=== RECORDED INFORMATION ===
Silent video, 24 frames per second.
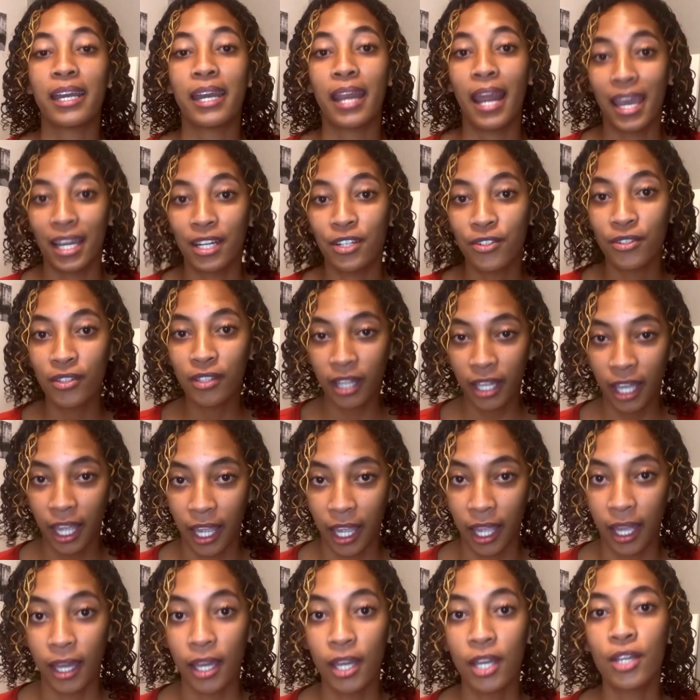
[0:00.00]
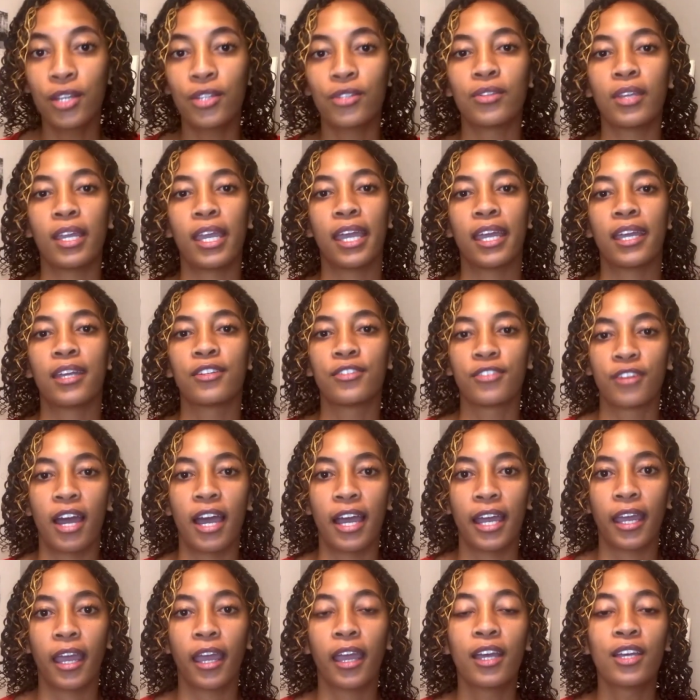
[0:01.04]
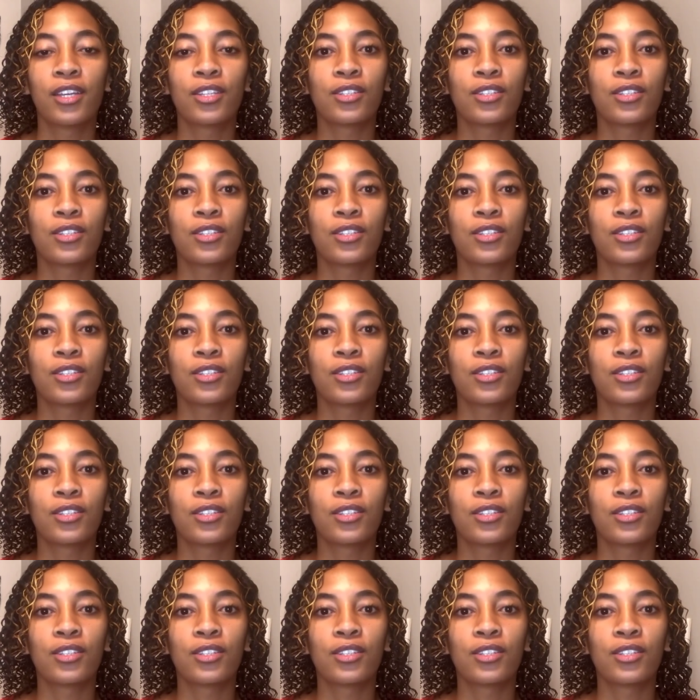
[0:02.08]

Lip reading: natural hair to air dry,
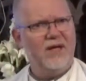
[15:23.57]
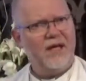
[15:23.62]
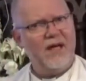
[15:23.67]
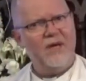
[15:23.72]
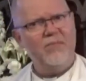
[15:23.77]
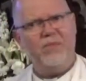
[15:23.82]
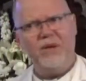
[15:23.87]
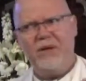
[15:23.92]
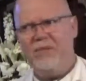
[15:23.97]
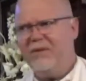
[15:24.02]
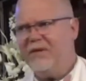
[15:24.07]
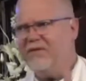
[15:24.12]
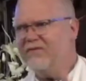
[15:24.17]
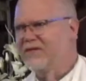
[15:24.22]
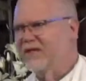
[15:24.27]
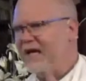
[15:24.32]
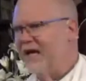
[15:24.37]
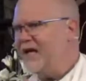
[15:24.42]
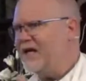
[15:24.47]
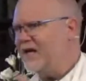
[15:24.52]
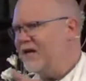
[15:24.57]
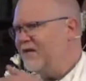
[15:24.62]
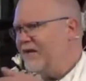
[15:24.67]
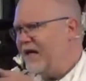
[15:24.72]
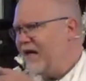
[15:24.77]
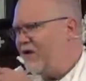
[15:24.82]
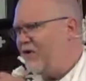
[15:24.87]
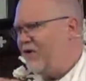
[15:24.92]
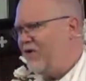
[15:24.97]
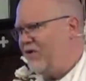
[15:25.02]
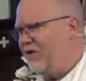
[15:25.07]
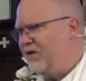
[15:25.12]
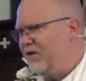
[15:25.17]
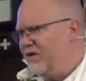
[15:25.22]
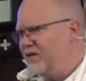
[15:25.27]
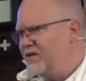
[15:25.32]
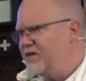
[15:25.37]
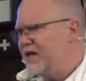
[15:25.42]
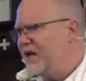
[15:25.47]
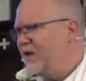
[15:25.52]
and people have taken that on
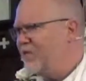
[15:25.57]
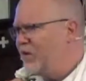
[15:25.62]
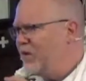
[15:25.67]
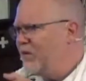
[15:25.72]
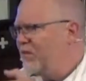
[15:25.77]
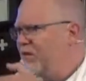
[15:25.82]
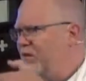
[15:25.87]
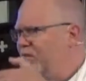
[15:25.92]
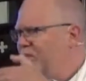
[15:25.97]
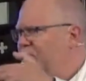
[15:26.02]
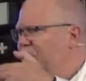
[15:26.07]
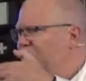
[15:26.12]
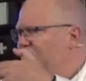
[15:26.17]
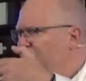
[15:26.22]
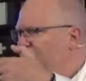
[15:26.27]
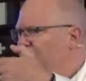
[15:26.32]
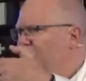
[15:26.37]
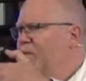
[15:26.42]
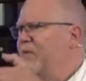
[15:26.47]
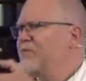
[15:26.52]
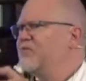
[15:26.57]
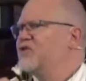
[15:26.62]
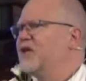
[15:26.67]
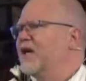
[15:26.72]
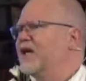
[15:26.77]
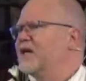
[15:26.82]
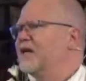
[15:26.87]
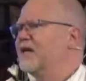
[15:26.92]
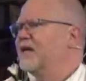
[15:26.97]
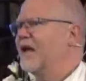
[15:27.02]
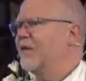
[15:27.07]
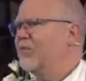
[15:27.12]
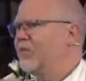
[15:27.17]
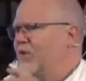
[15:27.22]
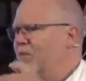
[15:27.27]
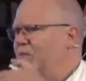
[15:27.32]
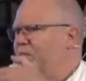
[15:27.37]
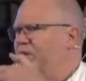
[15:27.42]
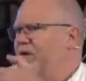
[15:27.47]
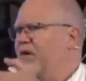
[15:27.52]
to say, we will, ob we'll object to that,
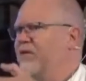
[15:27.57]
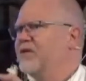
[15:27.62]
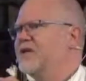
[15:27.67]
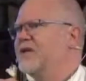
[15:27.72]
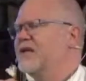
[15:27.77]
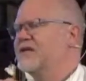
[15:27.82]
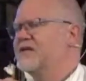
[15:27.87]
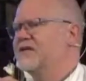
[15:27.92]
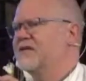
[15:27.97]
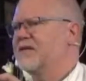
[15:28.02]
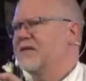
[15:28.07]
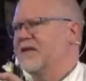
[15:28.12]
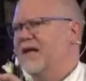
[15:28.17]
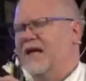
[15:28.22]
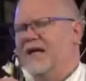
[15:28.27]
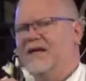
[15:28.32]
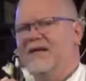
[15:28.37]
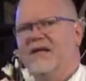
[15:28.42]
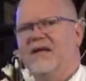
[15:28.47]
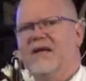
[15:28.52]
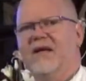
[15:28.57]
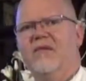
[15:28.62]
we'll protest that,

=== WHAT IS REQUIRED ===
Leave the images out. Set down all of the material above exactly.

=== RESULT ===
Silent video, 24 frames per second.
[0:00.00]
[0:01.04]
[0:02.08]

Lip reading: natural hair to air dry,
[15:23.57]
[15:23.62]
[15:23.67]
[15:23.72]
[15:23.77]
[15:23.82]
[15:23.87]
[15:23.92]
[15:23.97]
[15:24.02]
[15:24.07]
[15:24.12]
[15:24.17]
[15:24.22]
[15:24.27]
[15:24.32]
[15:24.37]
[15:24.42]
[15:24.47]
[15:24.52]
[15:24.57]
[15:24.62]
[15:24.67]
[15:24.72]
[15:24.77]
[15:24.82]
[15:24.87]
[15:24.92]
[15:24.97]
[15:25.02]
[15:25.07]
[15:25.12]
[15:25.17]
[15:25.22]
[15:25.27]
[15:25.32]
[15:25.37]
[15:25.42]
[15:25.47]
[15:25.52]
and people have taken that on
[15:25.57]
[15:25.62]
[15:25.67]
[15:25.72]
[15:25.77]
[15:25.82]
[15:25.87]
[15:25.92]
[15:25.97]
[15:26.02]
[15:26.07]
[15:26.12]
[15:26.17]
[15:26.22]
[15:26.27]
[15:26.32]
[15:26.37]
[15:26.42]
[15:26.47]
[15:26.52]
[15:26.57]
[15:26.62]
[15:26.67]
[15:26.72]
[15:26.77]
[15:26.82]
[15:26.87]
[15:26.92]
[15:26.97]
[15:27.02]
[15:27.07]
[15:27.12]
[15:27.17]
[15:27.22]
[15:27.27]
[15:27.32]
[15:27.37]
[15:27.42]
[15:27.47]
[15:27.52]
to say, we will, ob we'll object to that,
[15:27.57]
[15:27.62]
[15:27.67]
[15:27.72]
[15:27.77]
[15:27.82]
[15:27.87]
[15:27.92]
[15:27.97]
[15:28.02]
[15:28.07]
[15:28.12]
[15:28.17]
[15:28.22]
[15:28.27]
[15:28.32]
[15:28.37]
[15:28.42]
[15:28.47]
[15:28.52]
[15:28.57]
[15:28.62]
we'll protest that,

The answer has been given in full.